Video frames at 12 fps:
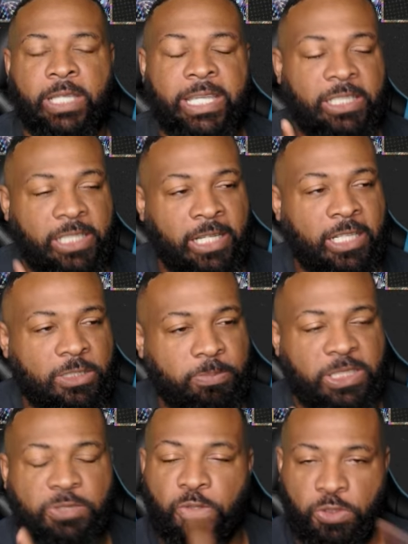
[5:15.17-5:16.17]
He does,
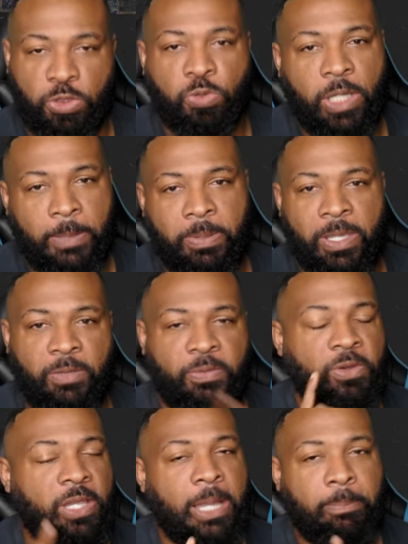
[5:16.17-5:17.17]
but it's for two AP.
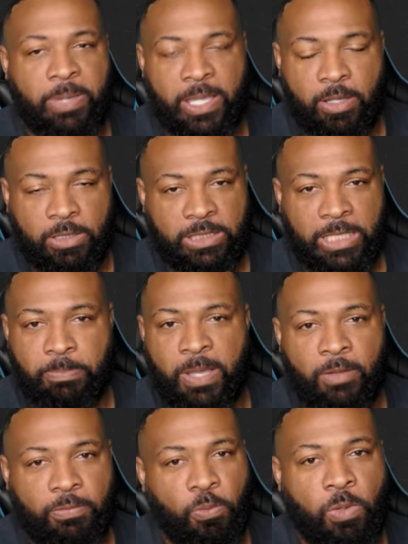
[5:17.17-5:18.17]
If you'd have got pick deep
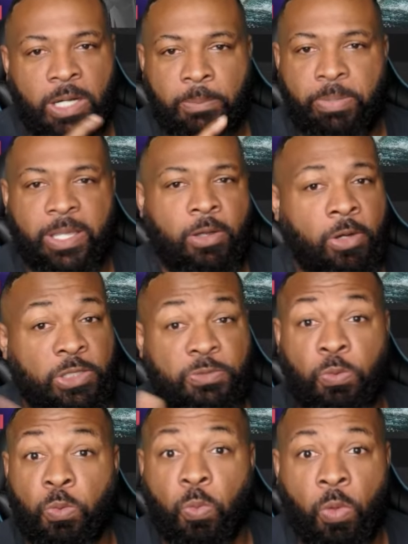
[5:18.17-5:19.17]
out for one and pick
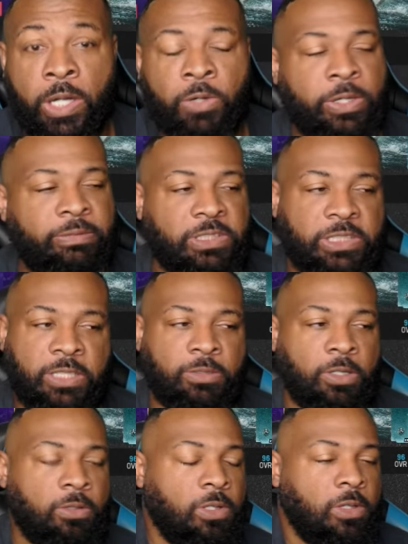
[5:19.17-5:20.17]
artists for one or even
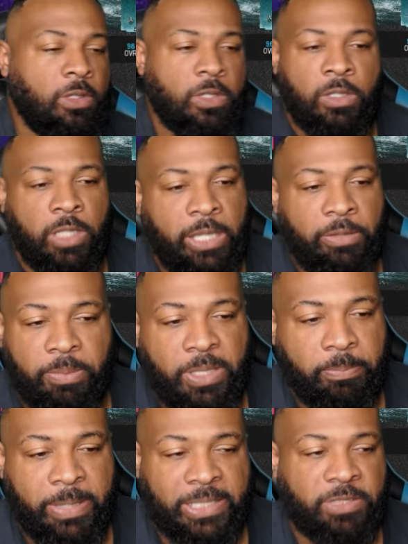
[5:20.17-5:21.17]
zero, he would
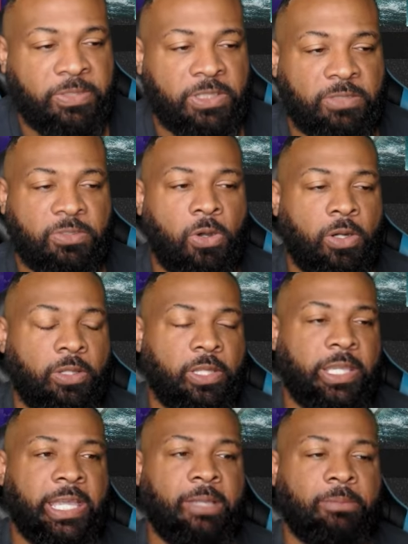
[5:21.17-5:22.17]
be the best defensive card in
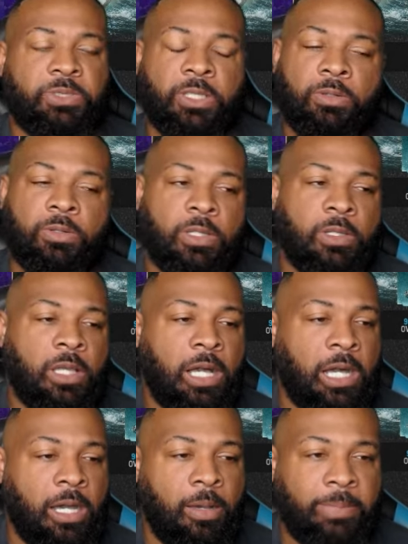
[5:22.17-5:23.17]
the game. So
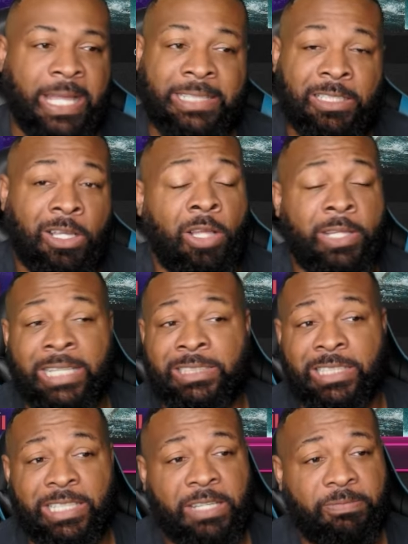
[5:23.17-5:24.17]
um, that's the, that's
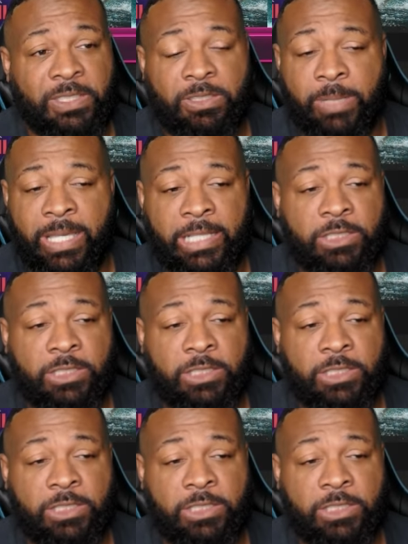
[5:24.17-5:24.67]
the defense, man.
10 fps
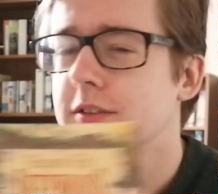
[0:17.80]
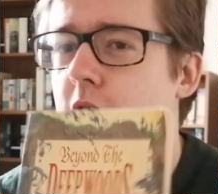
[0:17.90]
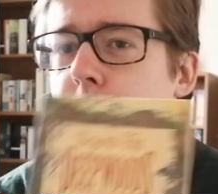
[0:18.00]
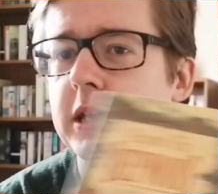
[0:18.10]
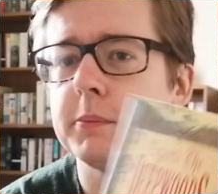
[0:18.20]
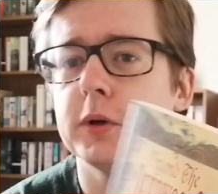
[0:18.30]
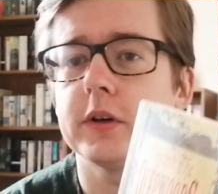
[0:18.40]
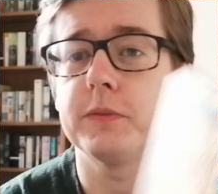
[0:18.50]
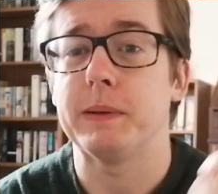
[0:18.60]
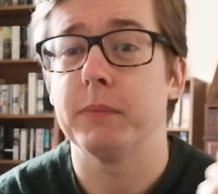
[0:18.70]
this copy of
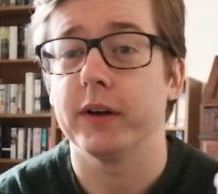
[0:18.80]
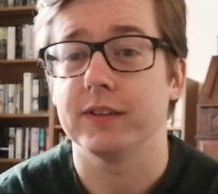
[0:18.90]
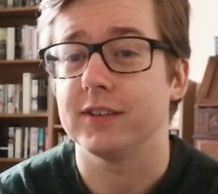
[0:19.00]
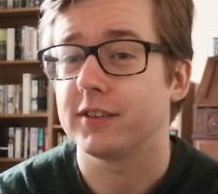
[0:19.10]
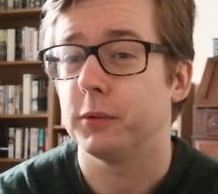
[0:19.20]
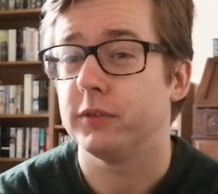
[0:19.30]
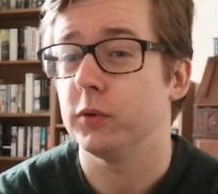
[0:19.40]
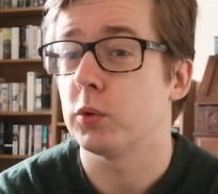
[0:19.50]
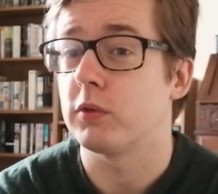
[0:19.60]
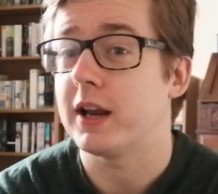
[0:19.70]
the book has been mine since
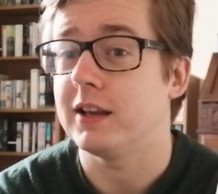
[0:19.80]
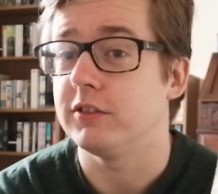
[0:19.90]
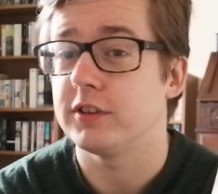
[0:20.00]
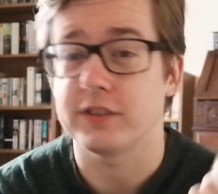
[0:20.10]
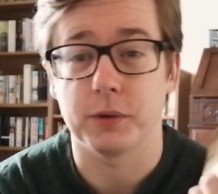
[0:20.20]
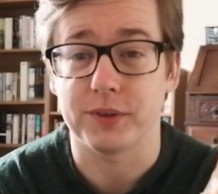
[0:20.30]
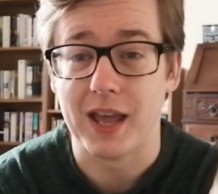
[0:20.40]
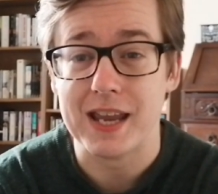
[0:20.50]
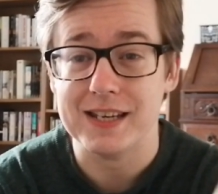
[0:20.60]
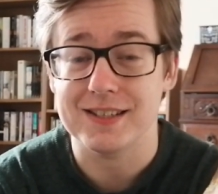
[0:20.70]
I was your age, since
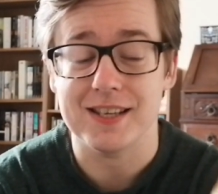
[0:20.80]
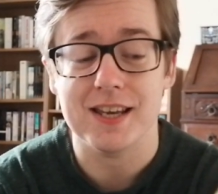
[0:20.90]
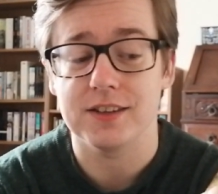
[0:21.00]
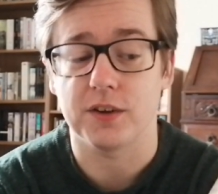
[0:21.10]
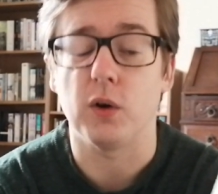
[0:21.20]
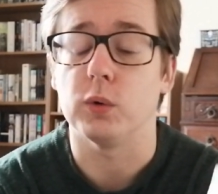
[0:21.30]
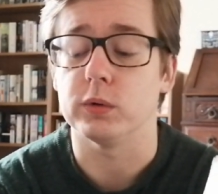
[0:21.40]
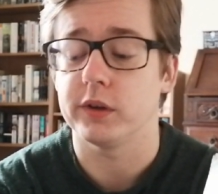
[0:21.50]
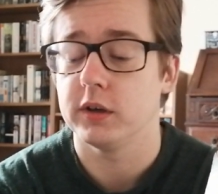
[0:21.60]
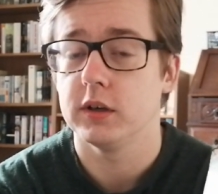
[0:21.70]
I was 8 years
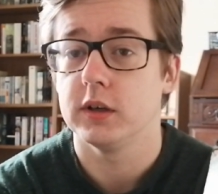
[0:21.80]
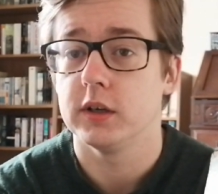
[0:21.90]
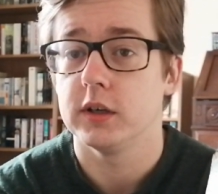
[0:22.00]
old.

────────────────────────────────────────

For this exercise, restate the material exactly and skip every picture.

Video frames at 12 fps:
[5:15.17-5:16.17]
He does,
[5:16.17-5:17.17]
but it's for two AP.
[5:17.17-5:18.17]
If you'd have got pick deep
[5:18.17-5:19.17]
out for one and pick
[5:19.17-5:20.17]
artists for one or even
[5:20.17-5:21.17]
zero, he would
[5:21.17-5:22.17]
be the best defensive card in
[5:22.17-5:23.17]
the game. So
[5:23.17-5:24.17]
um, that's the, that's
[5:24.17-5:24.67]
the defense, man.
10 fps
[0:17.80]
[0:17.90]
[0:18.00]
[0:18.10]
[0:18.20]
[0:18.30]
[0:18.40]
[0:18.50]
[0:18.60]
[0:18.70]
this copy of
[0:18.80]
[0:18.90]
[0:19.00]
[0:19.10]
[0:19.20]
[0:19.30]
[0:19.40]
[0:19.50]
[0:19.60]
[0:19.70]
the book has been mine since
[0:19.80]
[0:19.90]
[0:20.00]
[0:20.10]
[0:20.20]
[0:20.30]
[0:20.40]
[0:20.50]
[0:20.60]
[0:20.70]
I was your age, since
[0:20.80]
[0:20.90]
[0:21.00]
[0:21.10]
[0:21.20]
[0:21.30]
[0:21.40]
[0:21.50]
[0:21.60]
[0:21.70]
I was 8 years
[0:21.80]
[0:21.90]
[0:22.00]
old.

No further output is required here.